**Assignment**
Pictures do not belong in the copy; restate the records below word for word.

(Items from a data source)

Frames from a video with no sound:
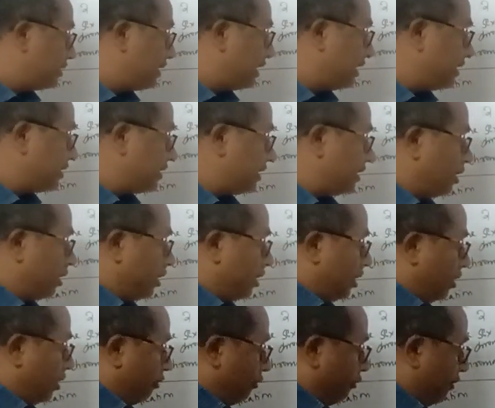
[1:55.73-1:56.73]
That is a
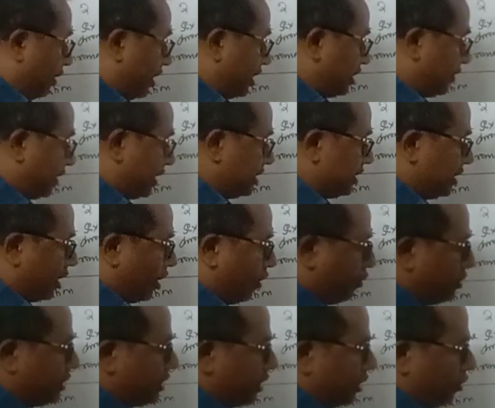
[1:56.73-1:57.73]
first one is
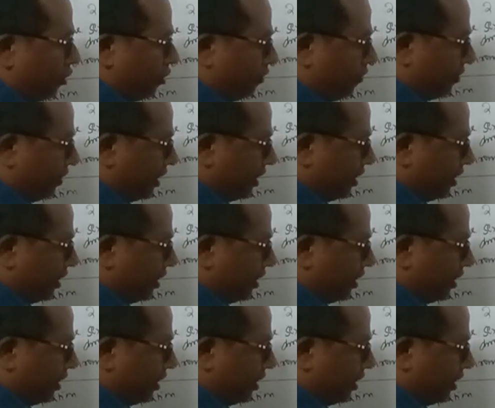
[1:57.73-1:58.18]
Down syndrome.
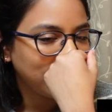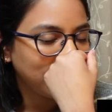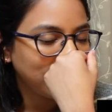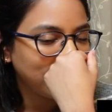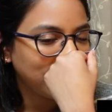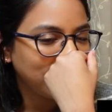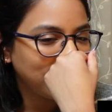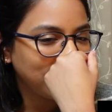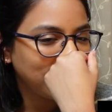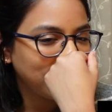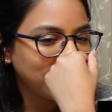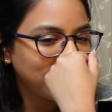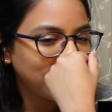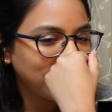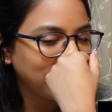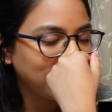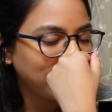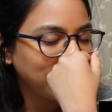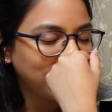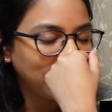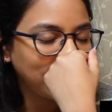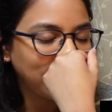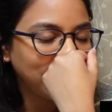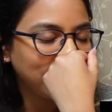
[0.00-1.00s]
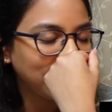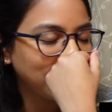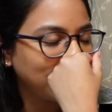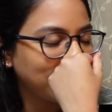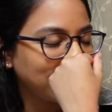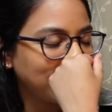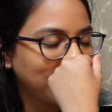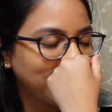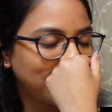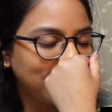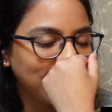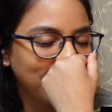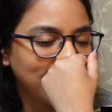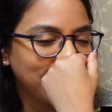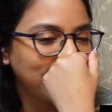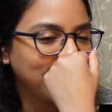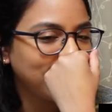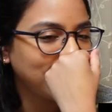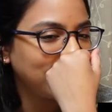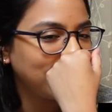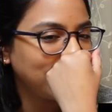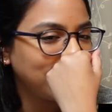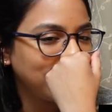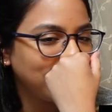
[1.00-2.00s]

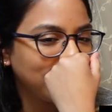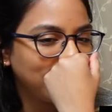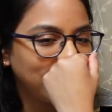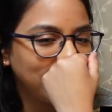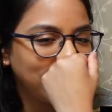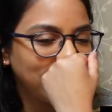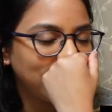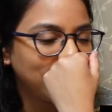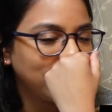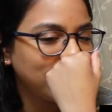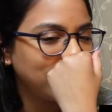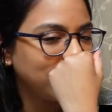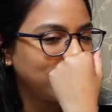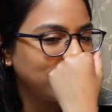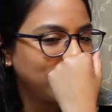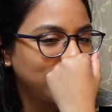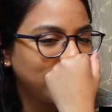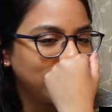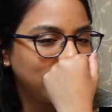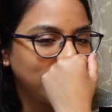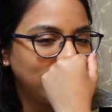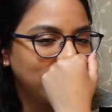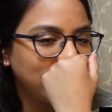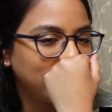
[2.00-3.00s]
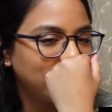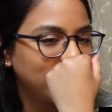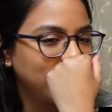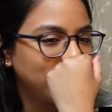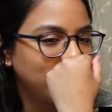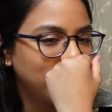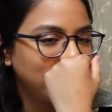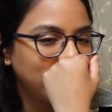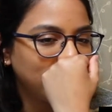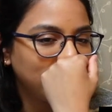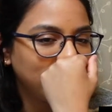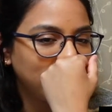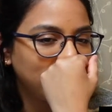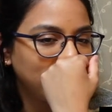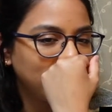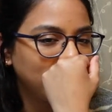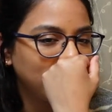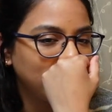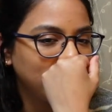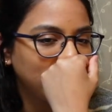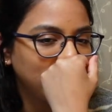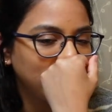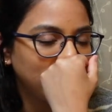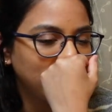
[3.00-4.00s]

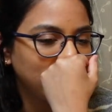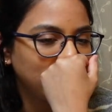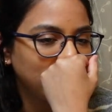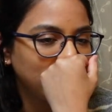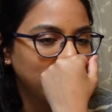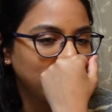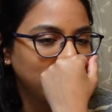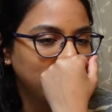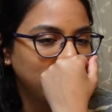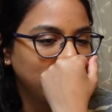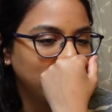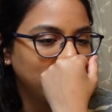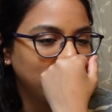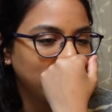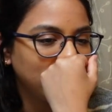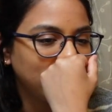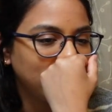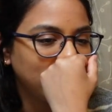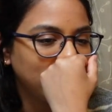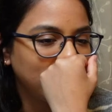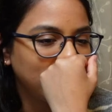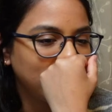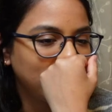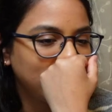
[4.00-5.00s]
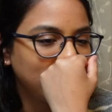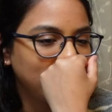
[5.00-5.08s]
(not speaking)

**Output for this task**
Frames from a video with no sound:
[1:55.73-1:56.73]
That is a
[1:56.73-1:57.73]
first one is
[1:57.73-1:58.18]
Down syndrome.
[0.00-1.00s]
[1.00-2.00s]

[2.00-3.00s]
[3.00-4.00s]

[4.00-5.00s]
[5.00-5.08s]
(not speaking)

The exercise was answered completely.